### [What is required]
Wherever a line below holds the word "Transcript", copy that line.

### [Dataset excerpts]
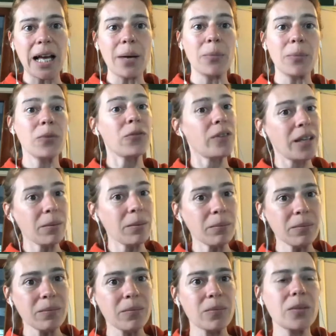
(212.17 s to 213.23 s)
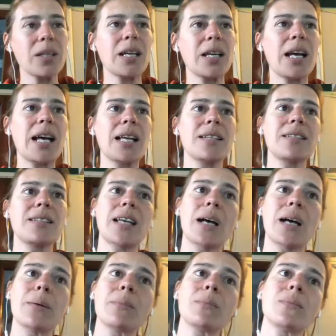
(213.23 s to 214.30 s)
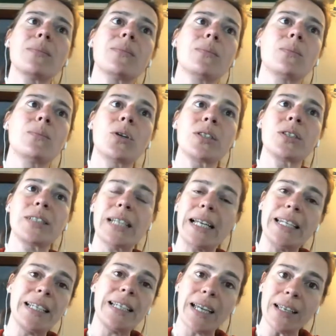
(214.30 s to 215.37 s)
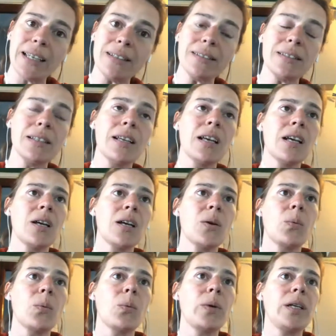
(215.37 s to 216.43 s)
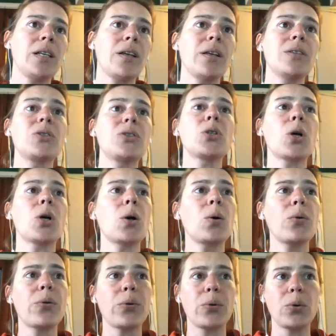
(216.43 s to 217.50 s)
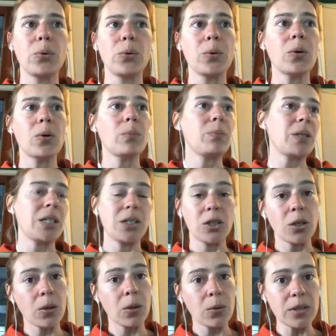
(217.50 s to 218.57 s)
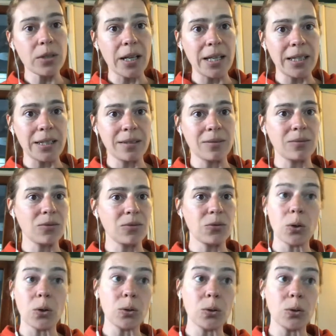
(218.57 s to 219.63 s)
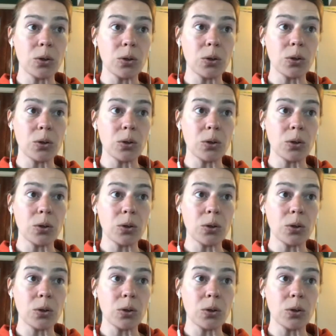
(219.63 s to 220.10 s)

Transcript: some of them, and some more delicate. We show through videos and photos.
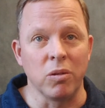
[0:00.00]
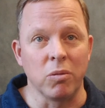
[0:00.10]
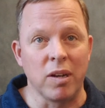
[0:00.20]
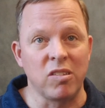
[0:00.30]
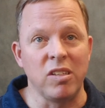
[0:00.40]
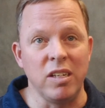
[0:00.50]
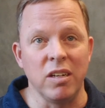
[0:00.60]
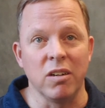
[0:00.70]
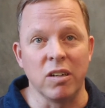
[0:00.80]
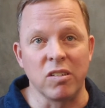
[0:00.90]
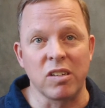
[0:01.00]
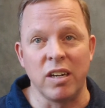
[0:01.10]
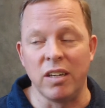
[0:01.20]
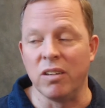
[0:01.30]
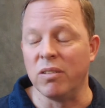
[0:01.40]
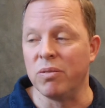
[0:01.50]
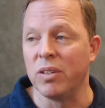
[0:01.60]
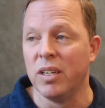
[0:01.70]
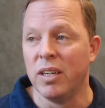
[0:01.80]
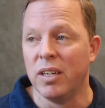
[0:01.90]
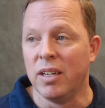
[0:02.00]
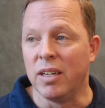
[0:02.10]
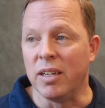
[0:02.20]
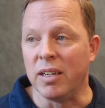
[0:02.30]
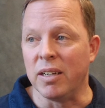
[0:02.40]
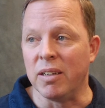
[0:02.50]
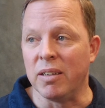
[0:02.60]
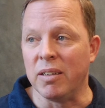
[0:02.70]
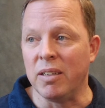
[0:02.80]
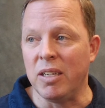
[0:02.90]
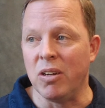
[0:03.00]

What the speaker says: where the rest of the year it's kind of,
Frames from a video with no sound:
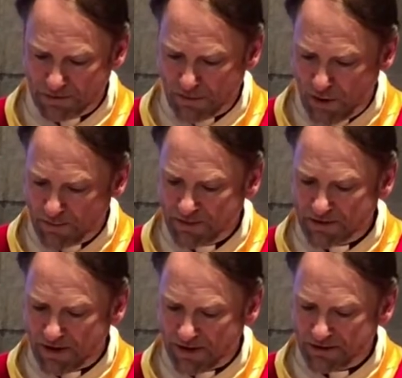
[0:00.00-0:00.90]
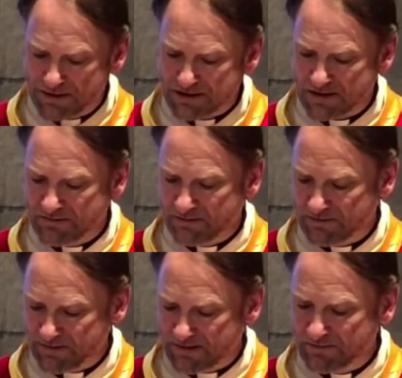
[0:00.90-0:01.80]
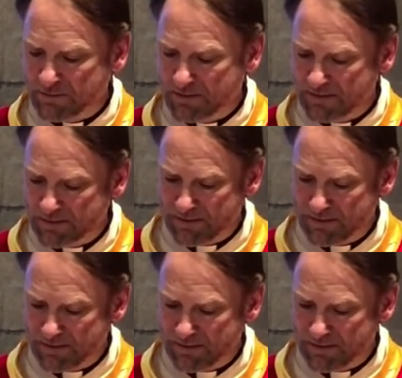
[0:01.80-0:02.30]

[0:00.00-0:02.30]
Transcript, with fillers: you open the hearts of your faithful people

### [Solution for this exercise]
Transcript: some of them, and some more delicate. We show through videos and photos.
Transcript, with fillers: you open the hearts of your faithful people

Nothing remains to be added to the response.